Bob Sassone of TV Squad discusses "The Magnificent Marble Machine" and links to a YouTube presentation of what is possibly the only existing episode of the short-lived 1976 series.
Sassone gives all the facts correctly. The program was a concoction of the Merrill Heatter-Bob Quigley production company, which had greater successess with stuff like "High Rollers" and "The Hollywood Squares".
At the time of the show, pinball was ruling the arcades, with Gottlieb (Surfer, Bank Shot, Buccaneer), Williams (Space Mission, Aztec), Bally (Black Jack, Night Rider, Old Chicago) and Chicago Coin (Cinema, Sound Stage) putting oustanding product on location. (Of those four companies, only Chicago Coin still is in the pin biz under the name Stern.)
So why didn't this game show work? Because of its size, the machine action is very clunky, and the camera angles favored by director Jerome Shaw did little to enhance the action. Celebrities included the likes of Florence Henderson, Gary Burghoff, Leslie Uggams, Earl Holliman... you know the type. And one wonders if host Art James was aware of the absurdity of the whole exercise and just played along because he was such a pro.
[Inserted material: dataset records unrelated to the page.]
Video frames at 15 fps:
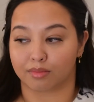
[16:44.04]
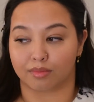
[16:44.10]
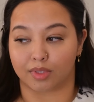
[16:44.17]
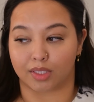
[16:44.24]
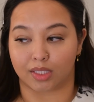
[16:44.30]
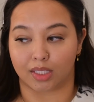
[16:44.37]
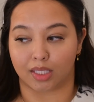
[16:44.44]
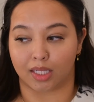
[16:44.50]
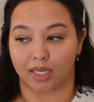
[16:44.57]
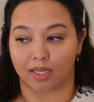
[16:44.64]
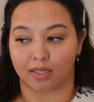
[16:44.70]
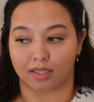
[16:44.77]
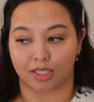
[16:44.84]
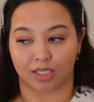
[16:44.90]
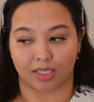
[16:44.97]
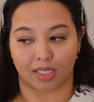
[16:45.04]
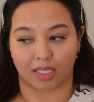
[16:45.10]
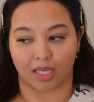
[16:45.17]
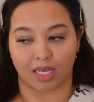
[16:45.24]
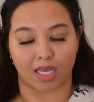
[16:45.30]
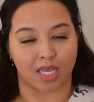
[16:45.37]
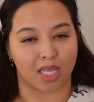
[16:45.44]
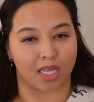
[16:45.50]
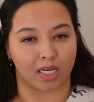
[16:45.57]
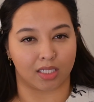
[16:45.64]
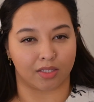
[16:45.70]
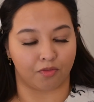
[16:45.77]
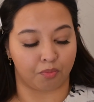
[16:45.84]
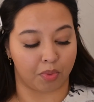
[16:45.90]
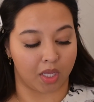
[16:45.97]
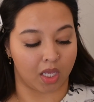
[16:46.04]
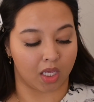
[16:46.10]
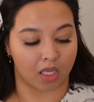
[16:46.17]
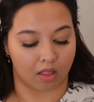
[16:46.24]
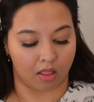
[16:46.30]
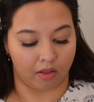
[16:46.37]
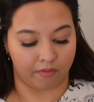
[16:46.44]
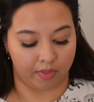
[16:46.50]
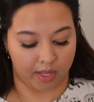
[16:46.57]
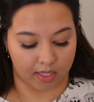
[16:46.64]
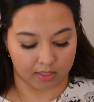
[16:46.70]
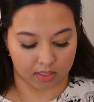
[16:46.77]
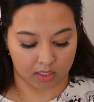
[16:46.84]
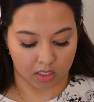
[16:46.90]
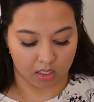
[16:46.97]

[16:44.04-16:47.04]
See that? It's just like a hint of pink. Love that.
The one thing that was improved about the show since this episode - which I believe was the fourth episode produced - was that music man Mort Garson eventually came up with more cues for the front-game ticker. And I do believe that NBC eventually demanded the show convert to an all-star format, which proved that the network didn't learn their lesson from tinkering with "Baffle" in the same way several years earlier.